The word choice should make you suspicious. When is the last time you heard a white person called a "hood-rat"?
The wanna-be gangster I spoke of was white. I live in one of the whitest regions of the country, but we still have gangsters, ne'er do wells and generally bad people here too. Everywhere does.
> that other parents are making racist decisions hiding under a guise of choosing to move for safety
In the context of this thread, which is about whether people leave cities under the guise of doing so for safety to excuse the real underlying reasons of racism, this answer isn't that satisfactory.
It's the reverse of "I have a black friend". It's "I was scared of white people too". Obviously only you can know the true reasons, but please don't think that just because you made a decision for one set of circumstances that no one made the choice for other reasons.
Instead of relying on anecdotes you can look at the data which shows that white people do leave areas in cities with more black people in them. The data is not described by pure economics. The evidence is that some people are making the conscious or unconscious decision to racially segregate.
Odd. You're perfectly civil, and relating your own experience, but it's obviously received negatively since it's going against some people's preconceptions.
I agree overall, just my lived experience in the American South. YMMV. Though, I would push back lightly on your last statement.
Two people happily chimed in to challenge my subjective statement. Statements about how bad cities are and the issues caused by systemic lack of investment in social services rarely face much criticism.
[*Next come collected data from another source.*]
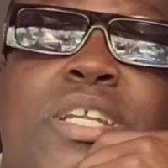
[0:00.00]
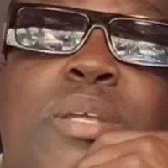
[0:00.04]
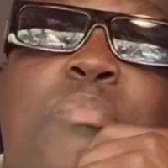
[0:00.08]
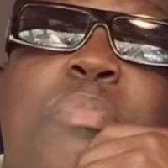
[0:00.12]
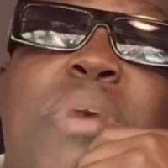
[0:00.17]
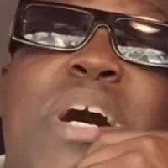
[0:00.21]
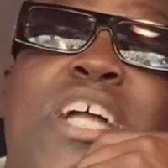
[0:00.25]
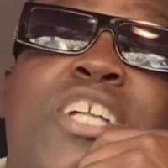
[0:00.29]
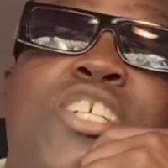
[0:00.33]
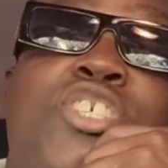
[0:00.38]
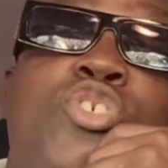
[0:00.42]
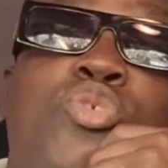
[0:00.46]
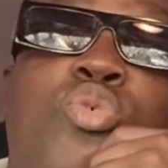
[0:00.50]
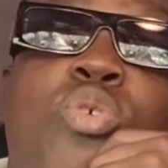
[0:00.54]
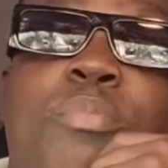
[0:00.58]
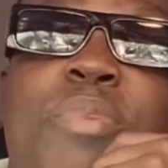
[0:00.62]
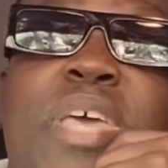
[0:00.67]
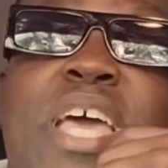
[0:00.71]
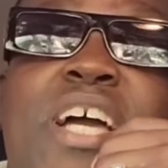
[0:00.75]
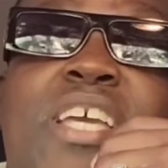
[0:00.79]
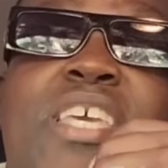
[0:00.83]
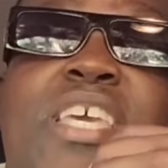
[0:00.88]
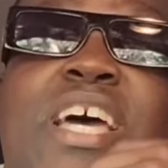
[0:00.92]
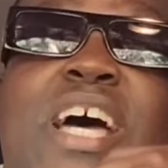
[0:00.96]
The man show
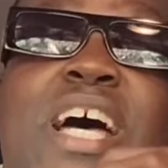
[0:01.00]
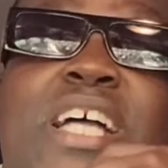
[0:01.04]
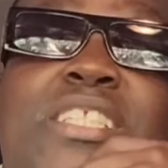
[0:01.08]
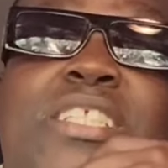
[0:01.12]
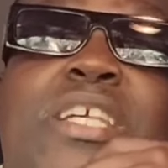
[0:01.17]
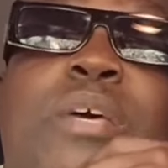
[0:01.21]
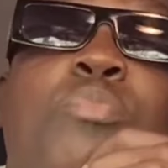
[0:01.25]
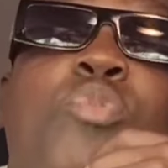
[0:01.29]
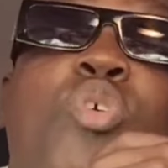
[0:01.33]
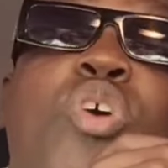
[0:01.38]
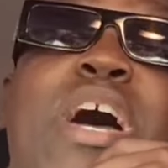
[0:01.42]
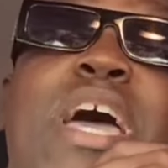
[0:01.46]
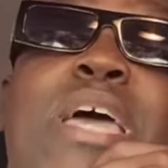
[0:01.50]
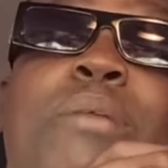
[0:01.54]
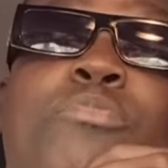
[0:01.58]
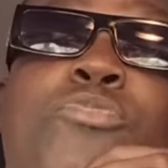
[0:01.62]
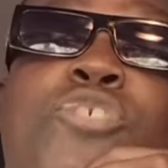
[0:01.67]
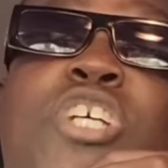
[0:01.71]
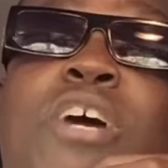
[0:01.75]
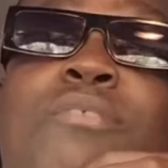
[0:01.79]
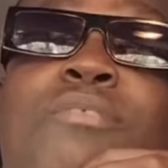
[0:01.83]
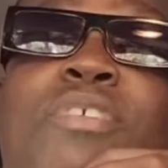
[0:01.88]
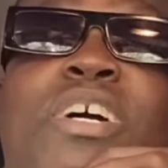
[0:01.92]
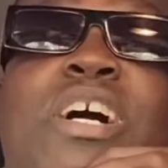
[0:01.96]
me a card, say, boy, I'm
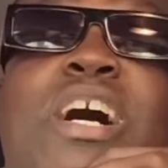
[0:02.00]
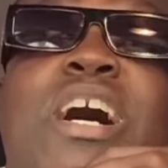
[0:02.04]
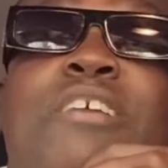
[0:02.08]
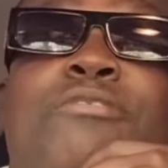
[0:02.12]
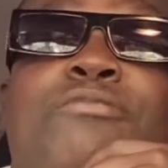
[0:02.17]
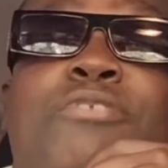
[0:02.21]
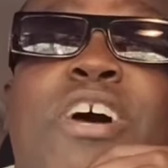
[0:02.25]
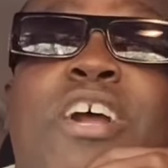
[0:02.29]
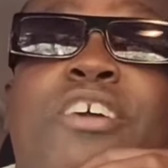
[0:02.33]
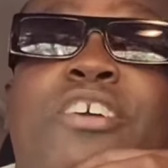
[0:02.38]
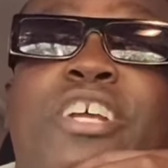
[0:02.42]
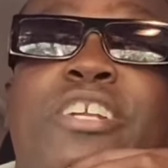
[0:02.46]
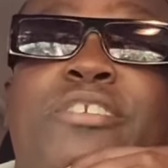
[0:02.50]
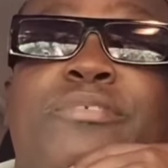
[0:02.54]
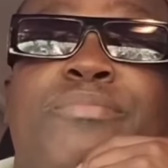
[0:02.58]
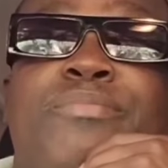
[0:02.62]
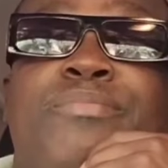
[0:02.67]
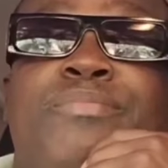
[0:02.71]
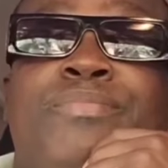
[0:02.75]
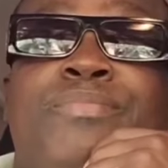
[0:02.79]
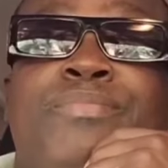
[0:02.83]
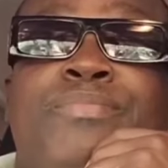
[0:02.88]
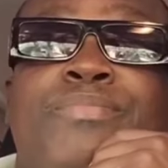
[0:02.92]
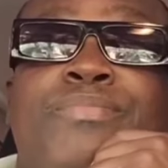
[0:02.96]
travel go foreign.
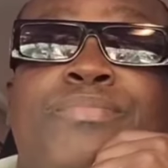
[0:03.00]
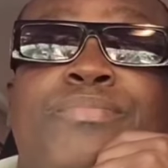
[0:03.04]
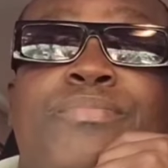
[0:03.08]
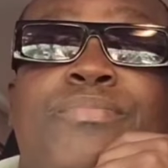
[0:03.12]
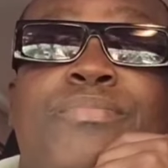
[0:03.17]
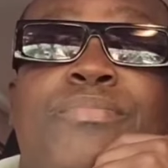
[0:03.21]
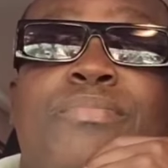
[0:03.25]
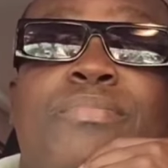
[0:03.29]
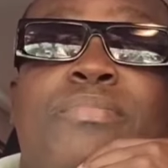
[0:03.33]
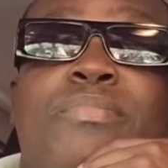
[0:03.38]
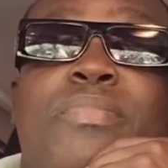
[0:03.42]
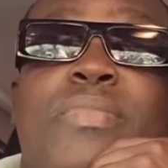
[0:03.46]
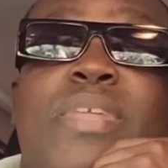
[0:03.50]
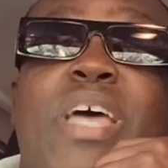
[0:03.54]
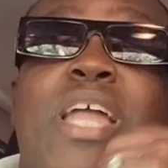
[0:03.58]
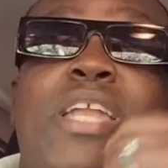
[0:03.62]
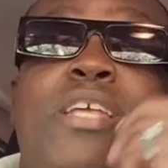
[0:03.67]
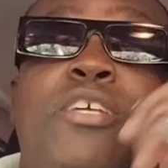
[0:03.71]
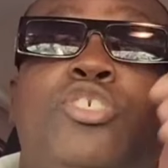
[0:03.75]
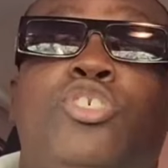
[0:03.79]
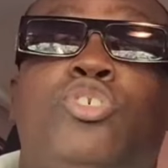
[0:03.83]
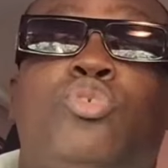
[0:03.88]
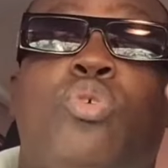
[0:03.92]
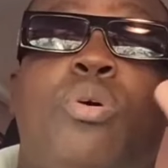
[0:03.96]

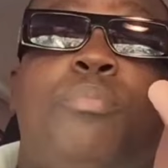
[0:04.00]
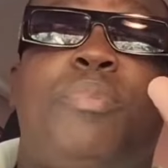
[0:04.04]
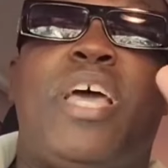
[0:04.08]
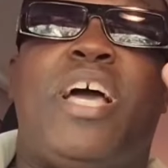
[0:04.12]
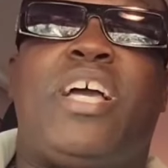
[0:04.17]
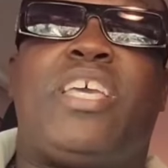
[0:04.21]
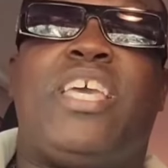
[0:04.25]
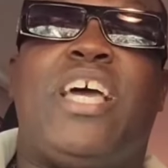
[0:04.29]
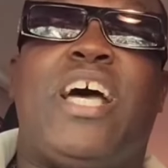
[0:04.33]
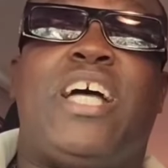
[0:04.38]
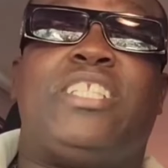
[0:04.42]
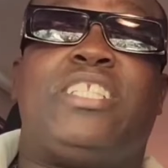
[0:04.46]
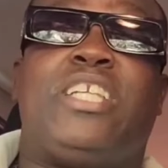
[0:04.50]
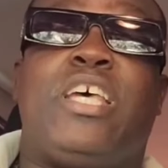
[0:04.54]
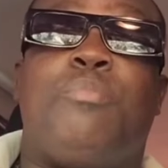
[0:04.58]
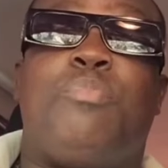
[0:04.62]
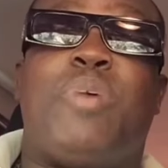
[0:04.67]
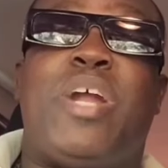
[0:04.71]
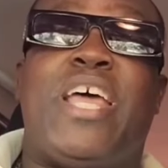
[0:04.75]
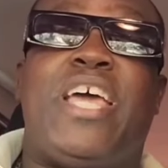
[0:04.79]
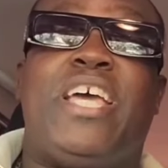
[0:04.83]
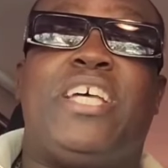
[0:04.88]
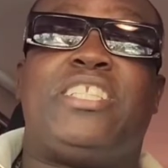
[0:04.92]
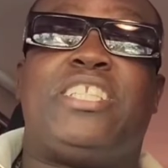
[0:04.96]
And he show me a card, say,
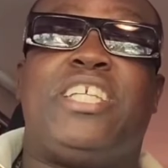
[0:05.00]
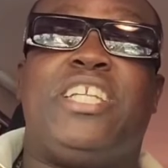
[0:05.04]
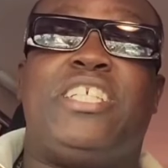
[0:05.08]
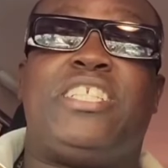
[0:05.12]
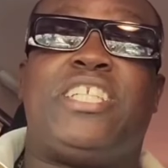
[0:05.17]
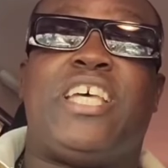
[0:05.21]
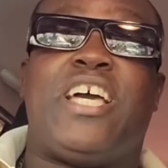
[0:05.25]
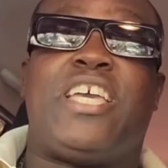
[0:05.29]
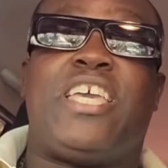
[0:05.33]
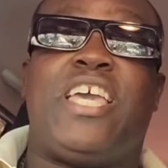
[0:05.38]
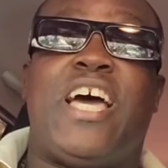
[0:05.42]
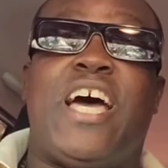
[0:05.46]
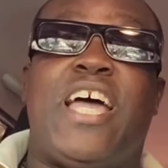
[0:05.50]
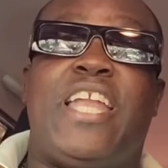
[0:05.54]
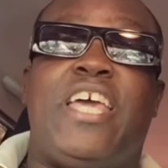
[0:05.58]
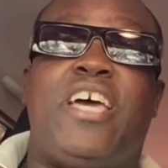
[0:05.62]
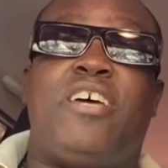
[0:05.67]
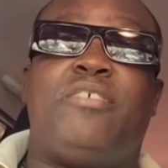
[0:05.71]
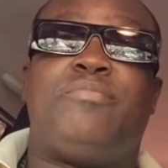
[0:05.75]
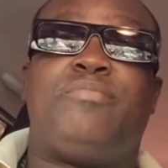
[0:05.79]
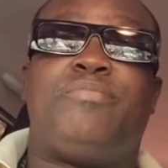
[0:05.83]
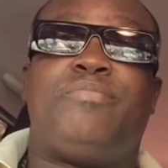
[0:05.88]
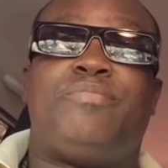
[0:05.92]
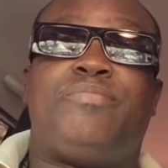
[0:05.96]
brother, you see this a card
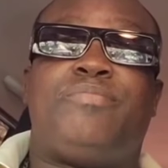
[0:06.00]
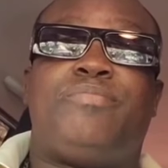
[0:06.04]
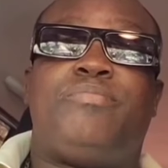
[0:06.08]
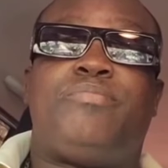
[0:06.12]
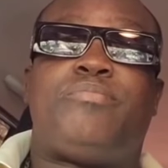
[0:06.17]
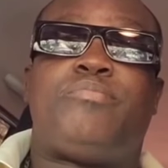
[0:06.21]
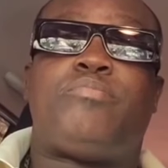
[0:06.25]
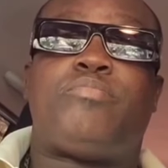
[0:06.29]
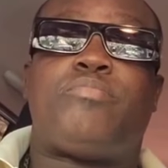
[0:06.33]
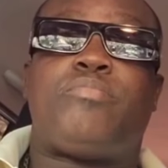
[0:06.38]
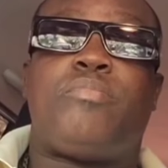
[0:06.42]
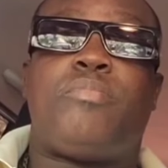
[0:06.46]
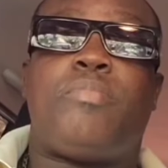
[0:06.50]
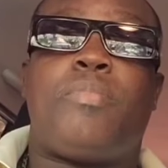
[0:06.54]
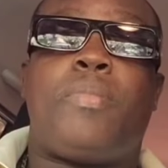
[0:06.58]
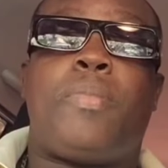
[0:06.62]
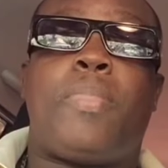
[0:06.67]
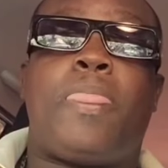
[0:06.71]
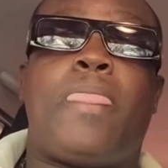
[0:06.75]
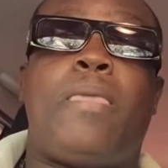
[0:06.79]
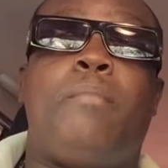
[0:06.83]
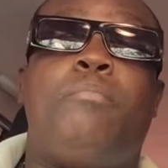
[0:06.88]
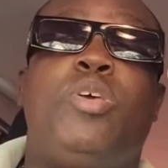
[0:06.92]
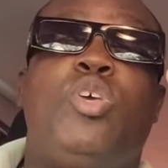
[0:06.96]
there?
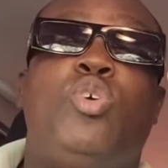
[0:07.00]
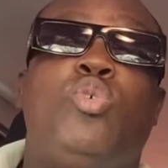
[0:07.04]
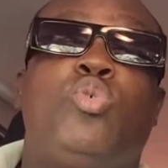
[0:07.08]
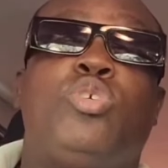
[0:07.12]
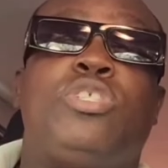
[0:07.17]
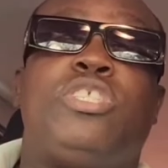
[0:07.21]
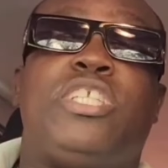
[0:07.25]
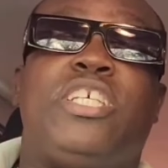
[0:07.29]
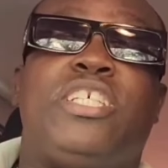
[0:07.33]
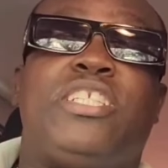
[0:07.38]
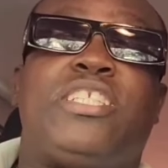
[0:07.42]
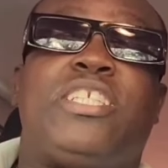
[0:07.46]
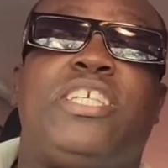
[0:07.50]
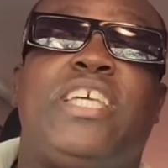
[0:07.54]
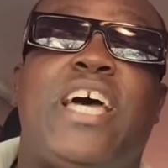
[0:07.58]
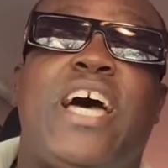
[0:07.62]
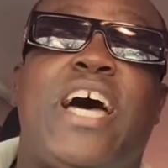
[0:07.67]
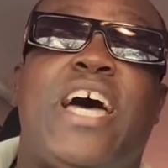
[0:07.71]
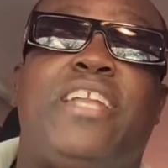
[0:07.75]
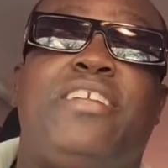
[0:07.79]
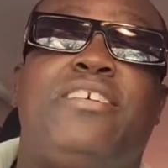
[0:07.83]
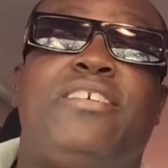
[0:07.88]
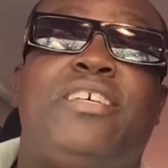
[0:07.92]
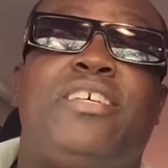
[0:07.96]
Me use this
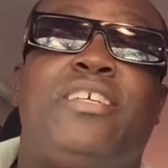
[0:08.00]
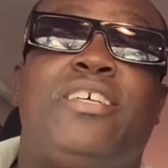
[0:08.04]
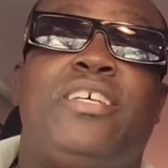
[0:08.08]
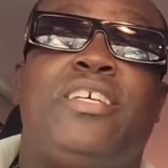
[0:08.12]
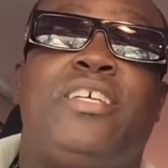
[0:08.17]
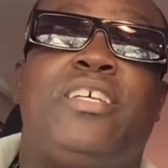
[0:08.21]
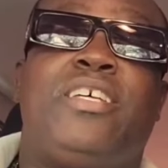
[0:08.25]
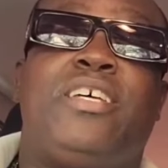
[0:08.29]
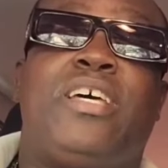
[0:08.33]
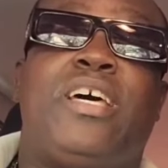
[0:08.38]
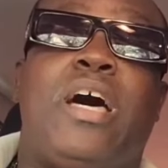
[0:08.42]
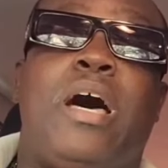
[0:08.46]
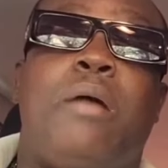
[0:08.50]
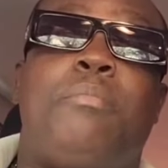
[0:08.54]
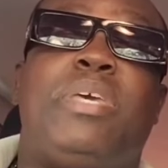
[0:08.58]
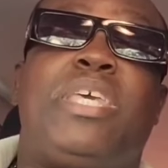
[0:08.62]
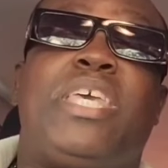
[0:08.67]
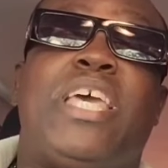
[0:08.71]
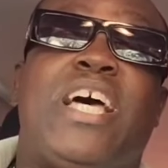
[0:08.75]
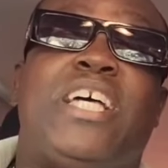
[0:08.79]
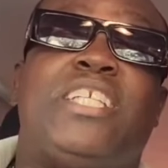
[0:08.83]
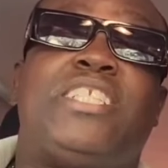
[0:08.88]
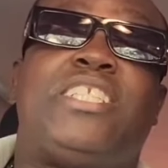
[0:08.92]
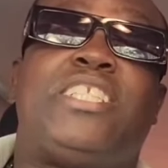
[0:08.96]
card and me
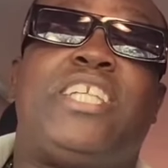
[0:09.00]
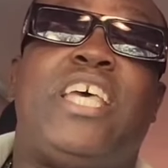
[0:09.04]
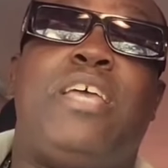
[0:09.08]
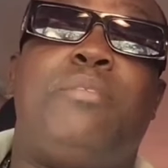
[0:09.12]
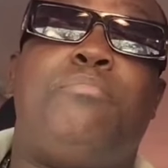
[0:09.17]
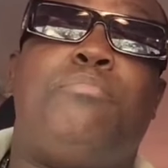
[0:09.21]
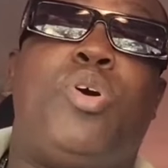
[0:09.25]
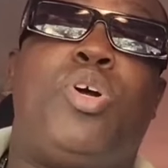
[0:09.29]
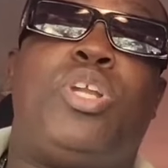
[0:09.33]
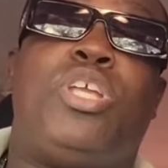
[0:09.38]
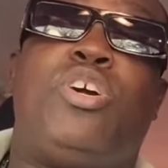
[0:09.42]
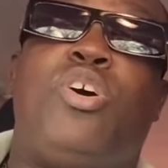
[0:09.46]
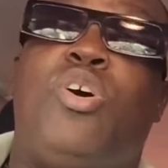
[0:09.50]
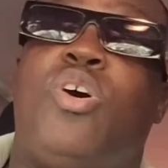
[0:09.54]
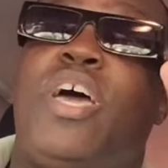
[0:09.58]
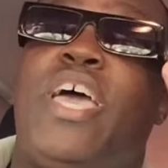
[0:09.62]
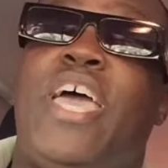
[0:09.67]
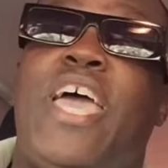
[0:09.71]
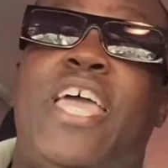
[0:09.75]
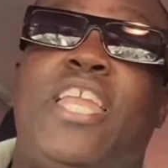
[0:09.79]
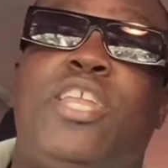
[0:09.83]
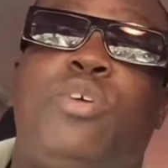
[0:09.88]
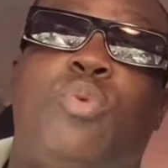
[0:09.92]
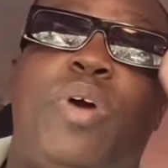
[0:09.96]
can send money go
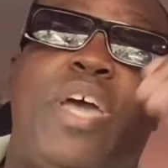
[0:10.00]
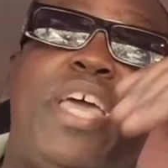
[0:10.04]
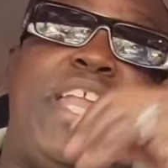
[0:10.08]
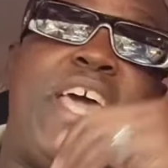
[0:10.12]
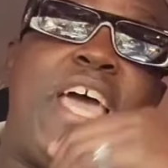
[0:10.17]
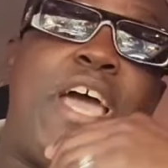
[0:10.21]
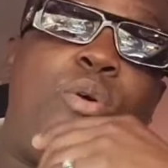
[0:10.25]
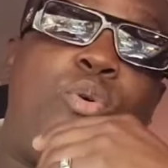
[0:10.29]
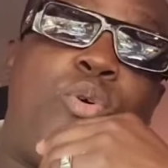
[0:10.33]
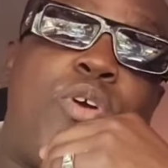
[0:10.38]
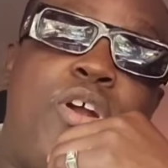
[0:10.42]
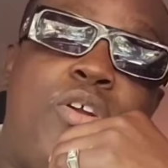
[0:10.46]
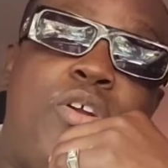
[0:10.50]
anywhere in the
Your subjective statement pushes a narrative that racism from white Americans is the cause of the problem. It's reductive and unproductive, which is why it received comments so quickly. Pushback doesn't imply you're right, it implies a divisive comment or subject.
> By 2018, 25% of the total U.S. population resided in the large suburban counties, up from 23% in 2000. In contrast, the share of the population living in the urban cores remained at 31%. [...] Some 14% of the total U.S. population lived in rural counties in 2018, a decline from 16% in 2000.
I think that you describe as most Americans is typical Silicon Valley tech employee - went to college and then moved to Silicon Valley to work. But it is not the same thing as majority of Americans making that exact moves.
Salmon also don't see living in oceans and then swimming upstream to spawn as weird. Doesn't mean it can't appear weird to outsiders like us humans. And weird doesn't mean bad, just peculiar.
One must consider that Americans are the result of generations of people who left behind crowded conditions in the old country for the promise of ample tracts of land to call their own.
Some people do enjoy moving to urban areas, but many others consider it a necessary evil to make enough money that they can go back out with enough of a nest egg to be comfortable. Not unlike old indentured servitude.